The Technical Advisory Board (TAB) of the International Civil Aviation Organization (ICAO) has included carbon credits from projects that use Verified Carbon Standard (VCS) methodology VM0051 Improved Management in Rice Production Systems, v1.0 and that are located in REDD+ countries* in the first and second phases of the Carbon Offsetting and Reduction Scheme for International Aviation (CORSIA) (2024–2026 and 2027–2029, respectively).
Projects using this methodology may be eligible to supply credits for use under CORSIA, if they have the necessary host country government authorization. Airlines can purchase these credits to meet their CORSIA offsetting requirements while supporting improved rice cultivation practices. Together, these transactions advance vital climate action.

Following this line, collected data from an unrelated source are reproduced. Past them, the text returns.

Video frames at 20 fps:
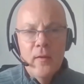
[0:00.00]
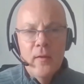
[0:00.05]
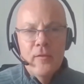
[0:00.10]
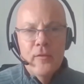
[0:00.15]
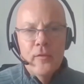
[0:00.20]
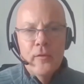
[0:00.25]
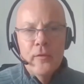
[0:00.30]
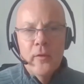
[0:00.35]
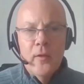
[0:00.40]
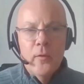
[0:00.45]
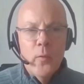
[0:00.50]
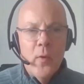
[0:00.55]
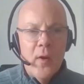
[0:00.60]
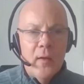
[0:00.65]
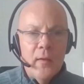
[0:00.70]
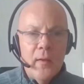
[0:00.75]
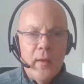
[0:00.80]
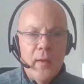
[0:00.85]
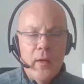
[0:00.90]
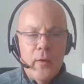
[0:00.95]
So you
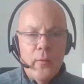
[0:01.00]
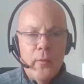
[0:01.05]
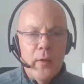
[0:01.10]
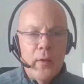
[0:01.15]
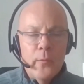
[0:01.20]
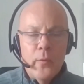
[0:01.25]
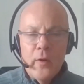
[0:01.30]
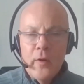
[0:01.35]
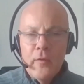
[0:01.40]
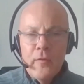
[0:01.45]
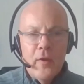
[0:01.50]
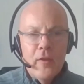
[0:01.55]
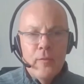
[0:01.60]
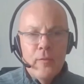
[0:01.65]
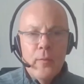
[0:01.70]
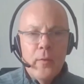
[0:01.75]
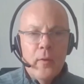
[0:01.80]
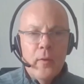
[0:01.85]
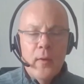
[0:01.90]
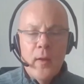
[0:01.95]
quickly iterate, which
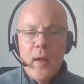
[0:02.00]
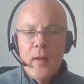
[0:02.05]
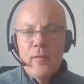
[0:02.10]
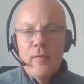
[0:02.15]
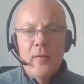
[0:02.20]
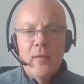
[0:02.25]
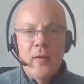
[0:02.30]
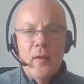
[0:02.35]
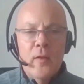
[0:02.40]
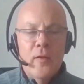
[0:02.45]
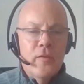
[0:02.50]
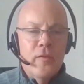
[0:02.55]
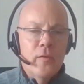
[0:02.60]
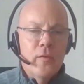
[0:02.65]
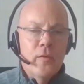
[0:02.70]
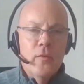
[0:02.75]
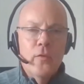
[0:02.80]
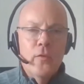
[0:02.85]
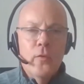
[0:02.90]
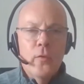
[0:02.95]
Facebook ads allows you
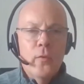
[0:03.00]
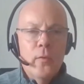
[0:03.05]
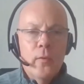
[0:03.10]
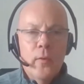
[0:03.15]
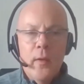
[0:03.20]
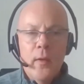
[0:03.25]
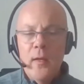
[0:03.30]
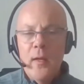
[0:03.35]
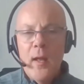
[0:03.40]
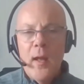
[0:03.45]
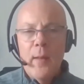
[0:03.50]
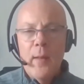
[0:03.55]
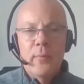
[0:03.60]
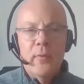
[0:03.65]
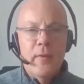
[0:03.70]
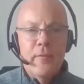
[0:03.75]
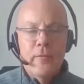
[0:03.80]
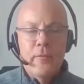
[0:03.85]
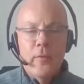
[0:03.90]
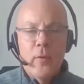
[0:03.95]
to do. Any app
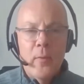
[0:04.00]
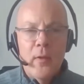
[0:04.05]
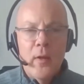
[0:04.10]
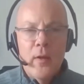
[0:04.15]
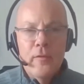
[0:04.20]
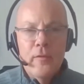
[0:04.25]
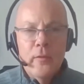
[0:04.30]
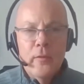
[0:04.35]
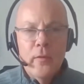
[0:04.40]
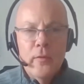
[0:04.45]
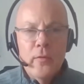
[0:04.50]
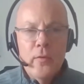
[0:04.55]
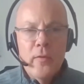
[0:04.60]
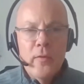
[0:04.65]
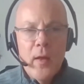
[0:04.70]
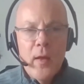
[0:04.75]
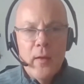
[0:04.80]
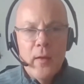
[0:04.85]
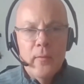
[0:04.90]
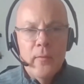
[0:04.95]
platform allows you to do
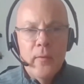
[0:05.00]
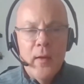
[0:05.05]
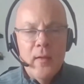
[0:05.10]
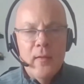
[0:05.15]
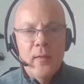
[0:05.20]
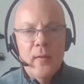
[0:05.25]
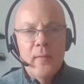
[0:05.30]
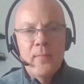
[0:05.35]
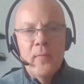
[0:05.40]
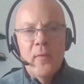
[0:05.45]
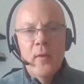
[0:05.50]
that, right?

Launched in early 2025, VM0051 can be used by projects that implement improved water and crop management practices in flooded rice systems to reduce greenhouse gas emissions. In addition, these projects also improve resource use efficiency (particularly for water and fertilizers such as nitrogen) and support socio-environmental benefits (e.g., reducing pollution, enhancing farmers’ income, increasing women’s access to agricultural training and financial services).
The Verra Registry currently includes eight projects that use VM0051, which are estimated to generate more than 1.73 million carbon credits annually.
Earlier this month, Verra released an updated CORSIA label guidance document, enabling stakeholders to have a more streamlined experience requesting and applying these labels. Verra will shortly revise the guidance document to reflect the broader inclusion of credits generated by projects using VM0051 under CORSIA.
*Note: In this context, “REDD+ countries” effectively refers to developing countries.